Ação protocolada nesta segunda-feira (19) pelo procurador-geral José Antônio Borges diz que conciliação entre Estado e prefeitura não esgota ADI

(Foto: Ednilson Aguiar/O Livre)

O Ministério Público do Estado de Mato Grosso (MPE) pediu que o Tribunal de Justiça dê prosseguimento à ação que obriga Cuiabá a seguir as regras do decreto nº 874/2021, com medidas sanitárias mais restritivas.  

O procurador-geral de Justiça José Antônio Borges Pereira diz que a conciliação assinada entre a prefeitura e o Governo do Estado não esgota a demanda apresentada pelo MP. Em novo recurso protocolado nesta segunda-feira (19) ele pede o caso seja julgado pelo Órgão Especial do Tribunal de Justiça. 
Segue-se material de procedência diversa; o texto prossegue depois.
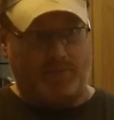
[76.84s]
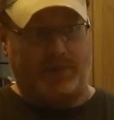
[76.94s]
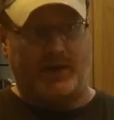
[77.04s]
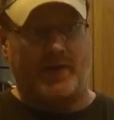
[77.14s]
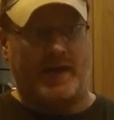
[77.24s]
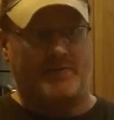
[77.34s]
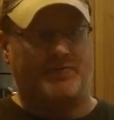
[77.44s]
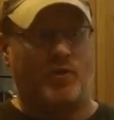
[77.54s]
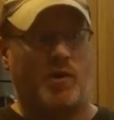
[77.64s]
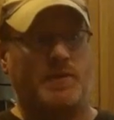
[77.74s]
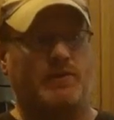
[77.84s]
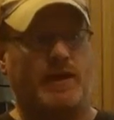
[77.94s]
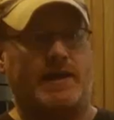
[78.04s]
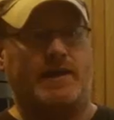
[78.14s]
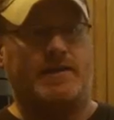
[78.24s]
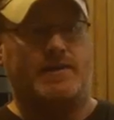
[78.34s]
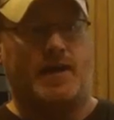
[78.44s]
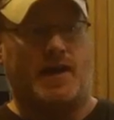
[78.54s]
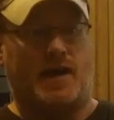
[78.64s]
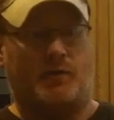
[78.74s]
beer that I formulated
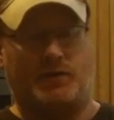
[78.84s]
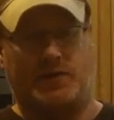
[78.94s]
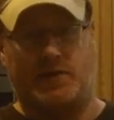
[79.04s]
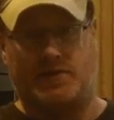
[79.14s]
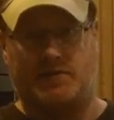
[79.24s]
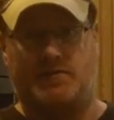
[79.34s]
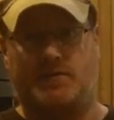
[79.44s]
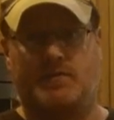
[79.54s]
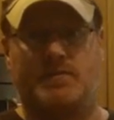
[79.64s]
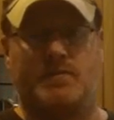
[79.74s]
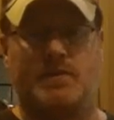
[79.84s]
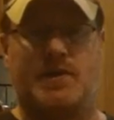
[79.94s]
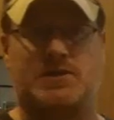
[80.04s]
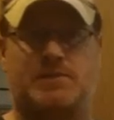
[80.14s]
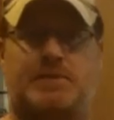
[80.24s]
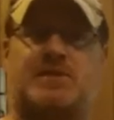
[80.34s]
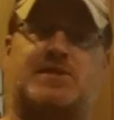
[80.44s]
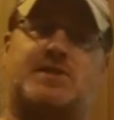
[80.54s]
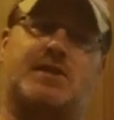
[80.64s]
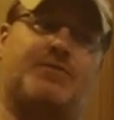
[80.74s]
with a
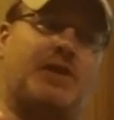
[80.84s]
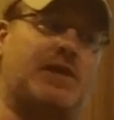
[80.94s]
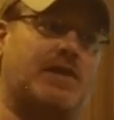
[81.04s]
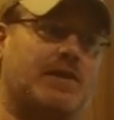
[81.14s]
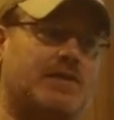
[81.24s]
specific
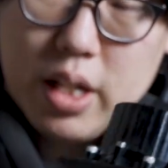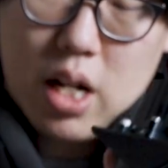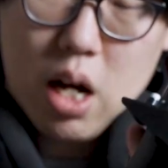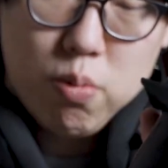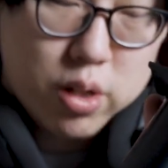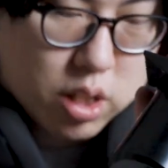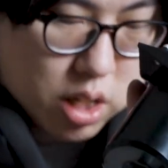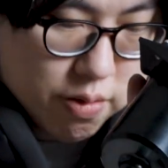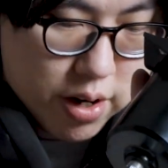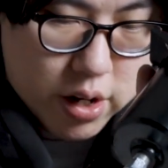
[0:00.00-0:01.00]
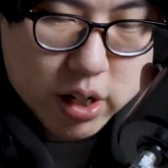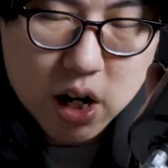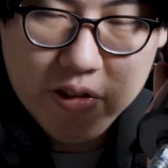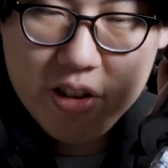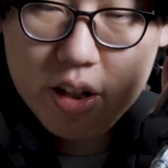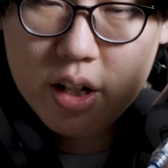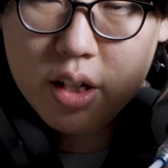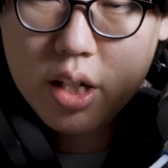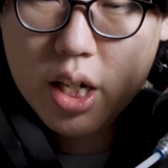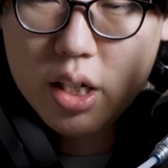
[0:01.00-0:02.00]
it comes with a very
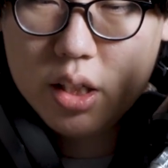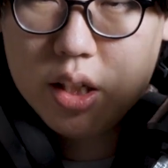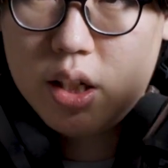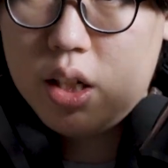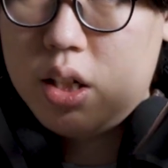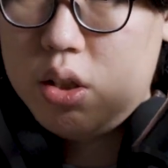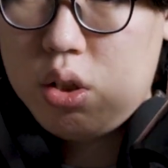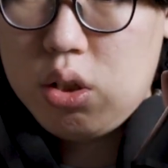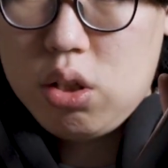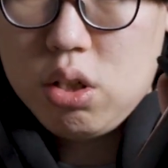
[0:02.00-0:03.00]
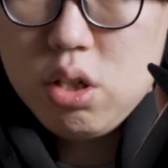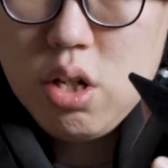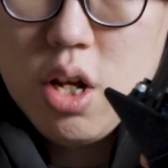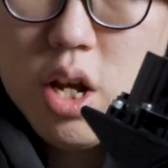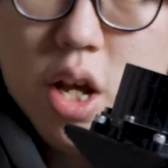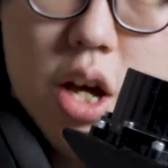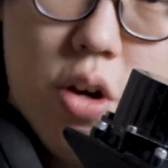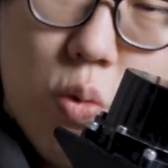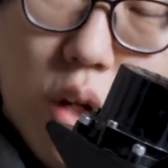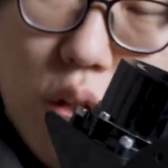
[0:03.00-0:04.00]
convenient kit, and just when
No questionamento original, o procurador-geral alegava inconstitucionalidade do decreto municipal, que incluiu 57 atividades econômicas consideradas essenciais, previstas em decreto federal de 2020, no escopo das regras estaduais. 
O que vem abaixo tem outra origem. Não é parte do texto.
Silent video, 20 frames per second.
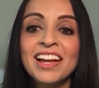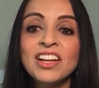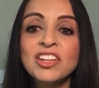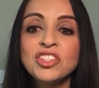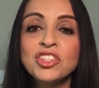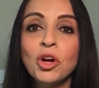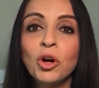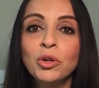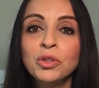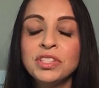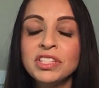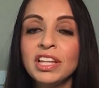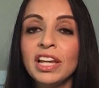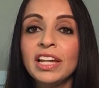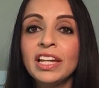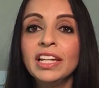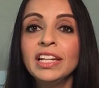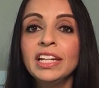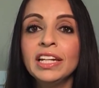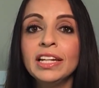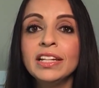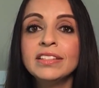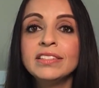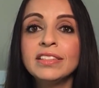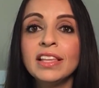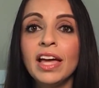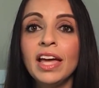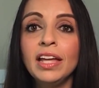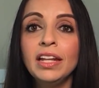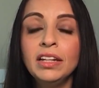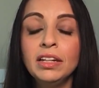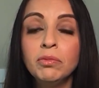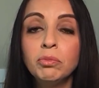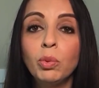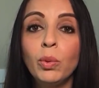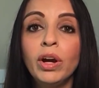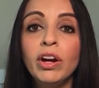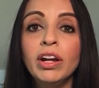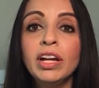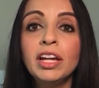So second is that
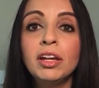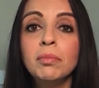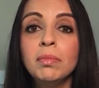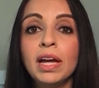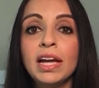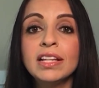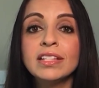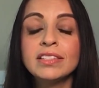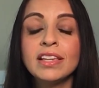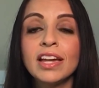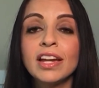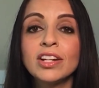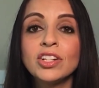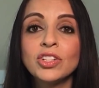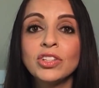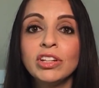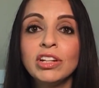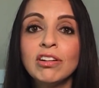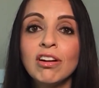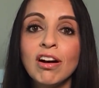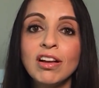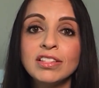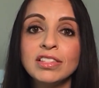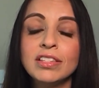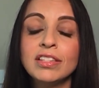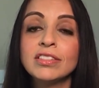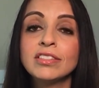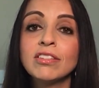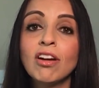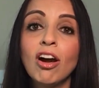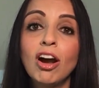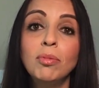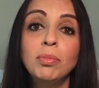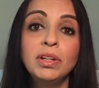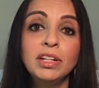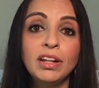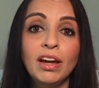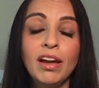wearing a mask actually causes carbon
A ação levou a presidente do TJ, desembargadora Maria Helena Póvoas, relatora do processo, a chamar prefeitura e governo para um acordo sobre as regras sanitárias. O resultado foi escalonamento dos horários do comércio e aumento da frota de ônibus. 

“O Ministério Público entendeu naquela oportunidade, e continua a entender que o que restou acordado, conquanto possa de alguma forma auxiliar no combate à pandemia, não afeta o objeto da presente ação direta de inconstitucionalidade, especialmente em razão do que foi decidido na liminar”, pontua. 

A adesão de Cuiabá ao decreto nº 874 ocorreu por força de outra ação judicial, iniciada pelo Ministério Público, sobre o caráter impositivo das medidas governamentais. 

Hoje, Cuiabá continua a seguir o decreto, readequação das restrições para a classificação de “risco alto” para contágio, com a permanência das 57 atividades essenciais do decreto federal.